Vidar Davidsen

Personal information
- Full name: Vidar Terje Davidsen
- Date of birth: 4 January 1958 (age 68)
- Place of birth: Oslo, Norway
- Position: Midfielder

Youth career
- Bærum

Senior career*
- Years: Team / Apps / (Gls)
- Bærum
- 0000–1979: Frigg
- 1980–1986: Vålerenga / 144 / (37)
- 1987: Lillestrøm / 12 / (0)

International career
- 1974: Norway U16 / 1 / (0)
- 1975: Norway U19 / 5 / (0)
- 1976–1980: Norway U21 / 21 / (2)
- 1979–1986: Norway / 46 / (5)

Managerial career
- Bærum
- Strømmen
- 1992: Frigg
- 1993–1997: Vålerenga
- 1998–2001: Lyn
- 2003–2004: Strømsgodset

= Vidar Davidsen =

Norwegian footballer and coach (born 1958)

Vidar Davidsen (born 4 January 1958) is a Norwegian football coach and former player. Davidsen played 46 international matches for Norway and scored 5 goals. One of those goals came in Norway's famous 2-1 win against Italy at Stadio Via del Mare in Lecce in September 1985. He currently works as a football commentator in TV3.

==Career==

===Playing career===
Davidsen started his playing career in Bærum, and had a short spell for Frigg before joining Vålerenga in 1980. Quickly becoming a first team regular, he helped win the Norwegian cup in his debut season. Davidsen and Vålerenga became league champions in 1981, 1983 og 1984.

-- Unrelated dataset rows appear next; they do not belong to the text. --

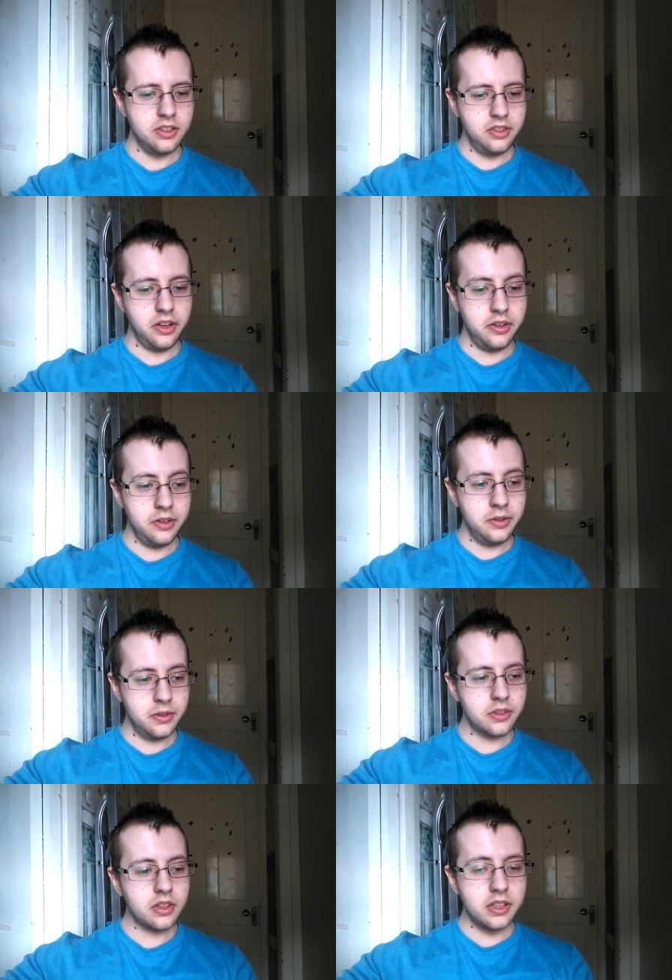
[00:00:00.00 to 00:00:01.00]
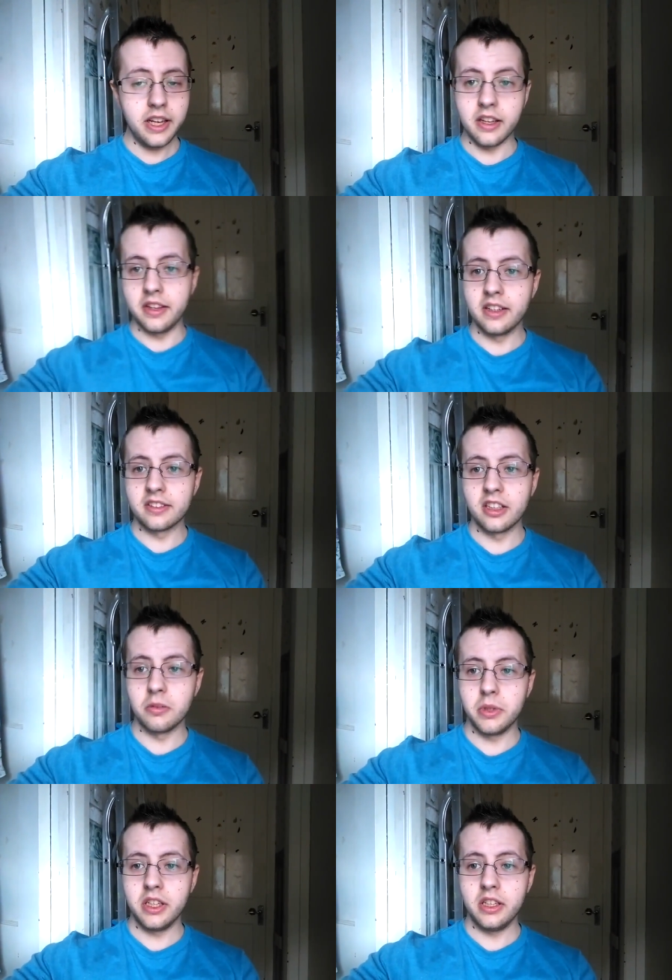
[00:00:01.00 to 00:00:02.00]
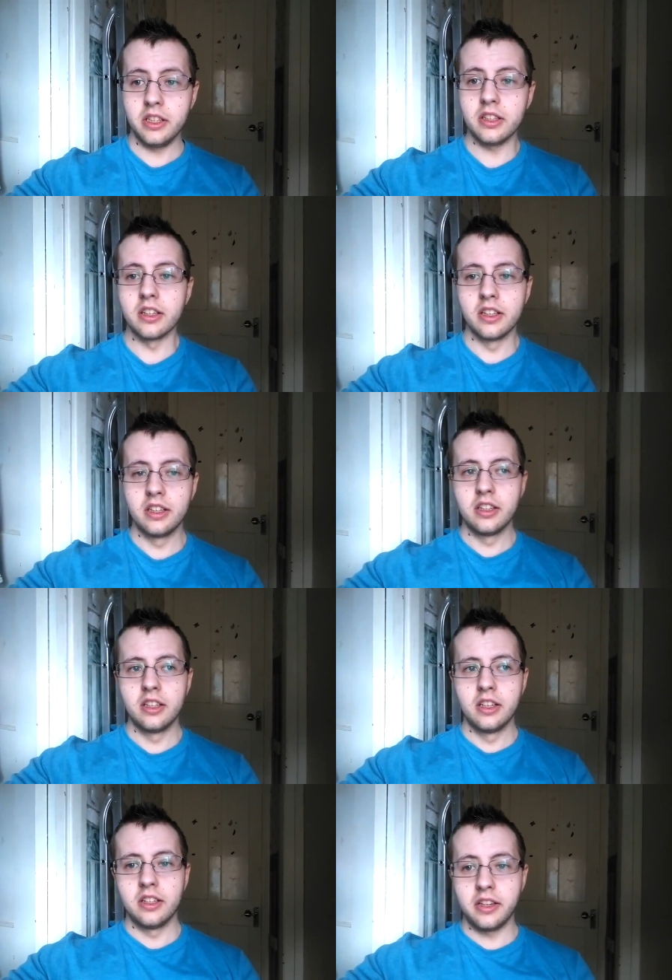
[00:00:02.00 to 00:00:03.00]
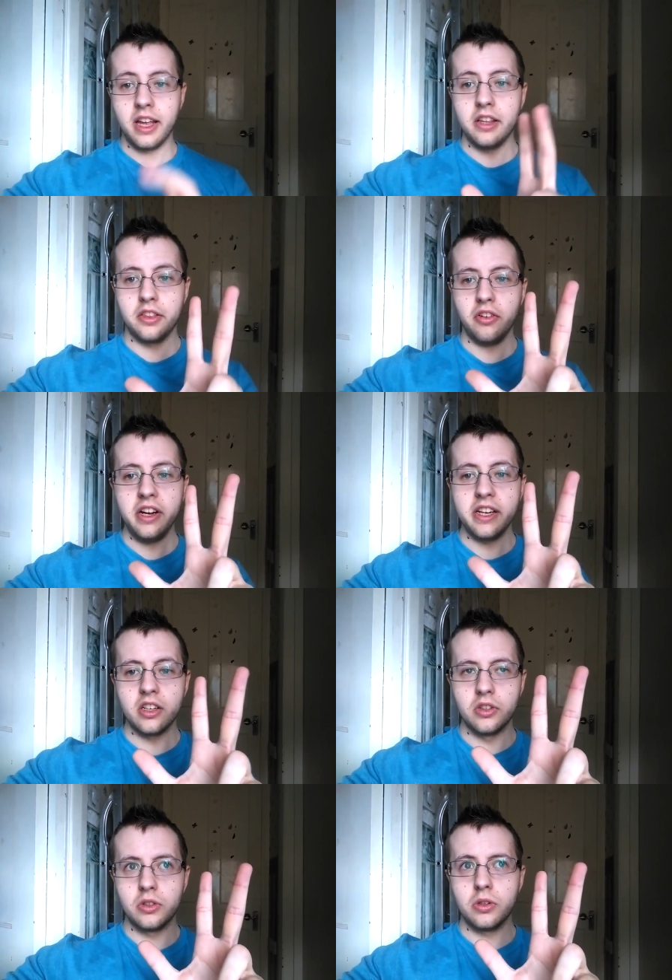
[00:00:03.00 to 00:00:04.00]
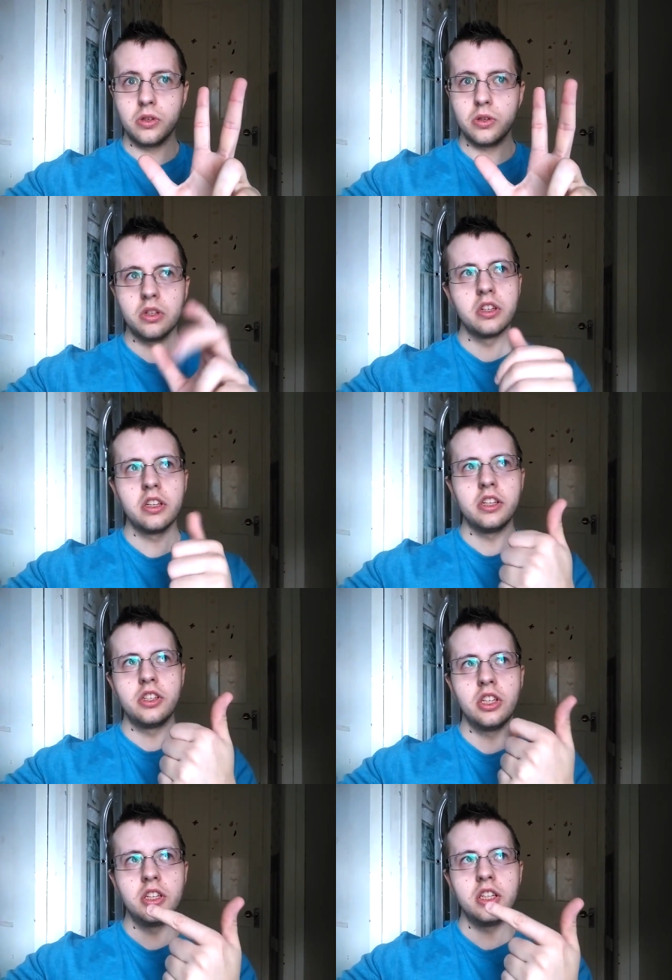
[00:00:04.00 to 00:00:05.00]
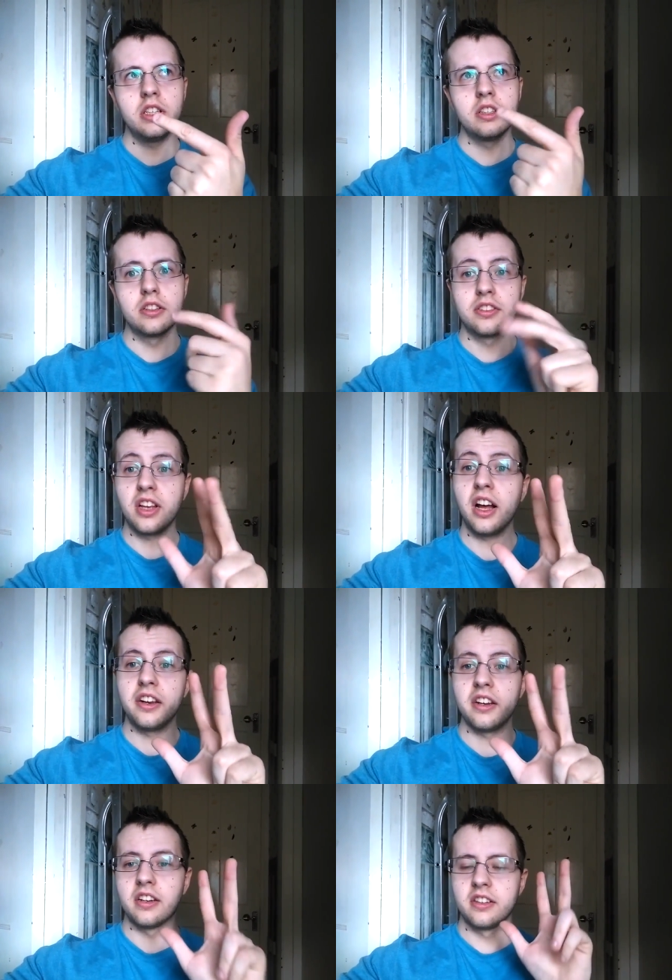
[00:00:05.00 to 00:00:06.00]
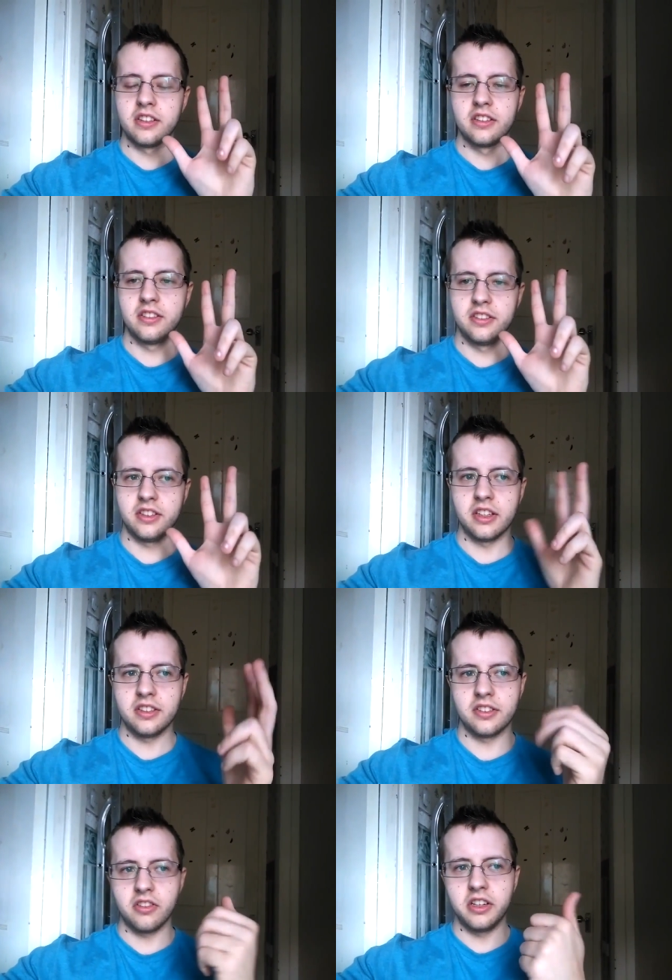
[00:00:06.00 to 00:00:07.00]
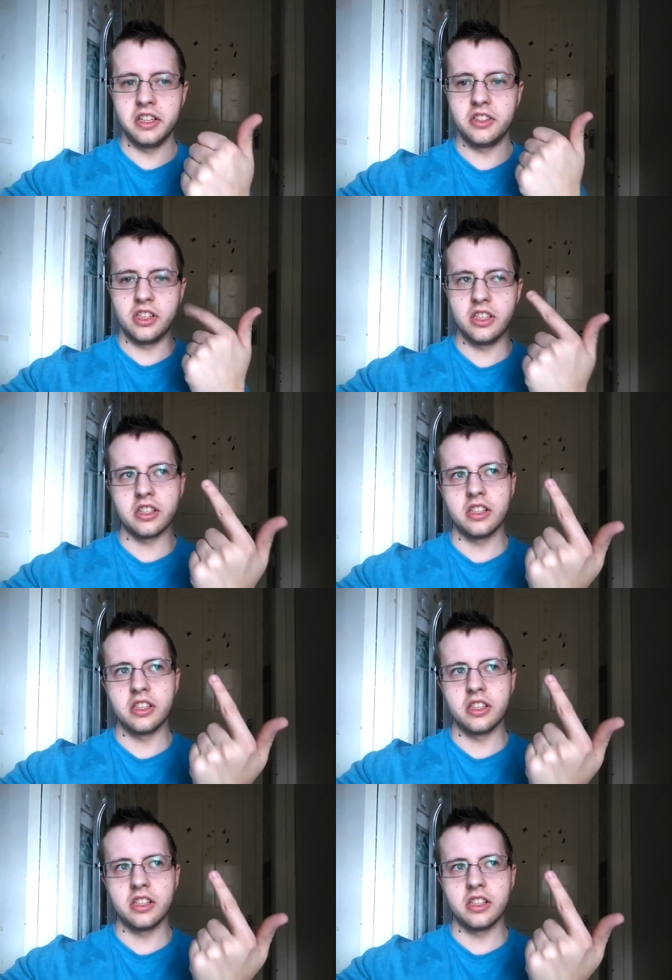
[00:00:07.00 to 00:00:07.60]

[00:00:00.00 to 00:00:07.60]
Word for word: So yeah, that's going to be day three or sun. Sun is three. Ichi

Davidsen left Vålerenga after the 1986 season, and played one year in their rival club Lillestrøm before he decided to retire.

===Coaching career===
After he retired as a player, Bærum appointed him as a coach, and since then he has coached Strømmen, Frigg, Vålerenga, Lyn and Strømsgodset with a variable degree of success.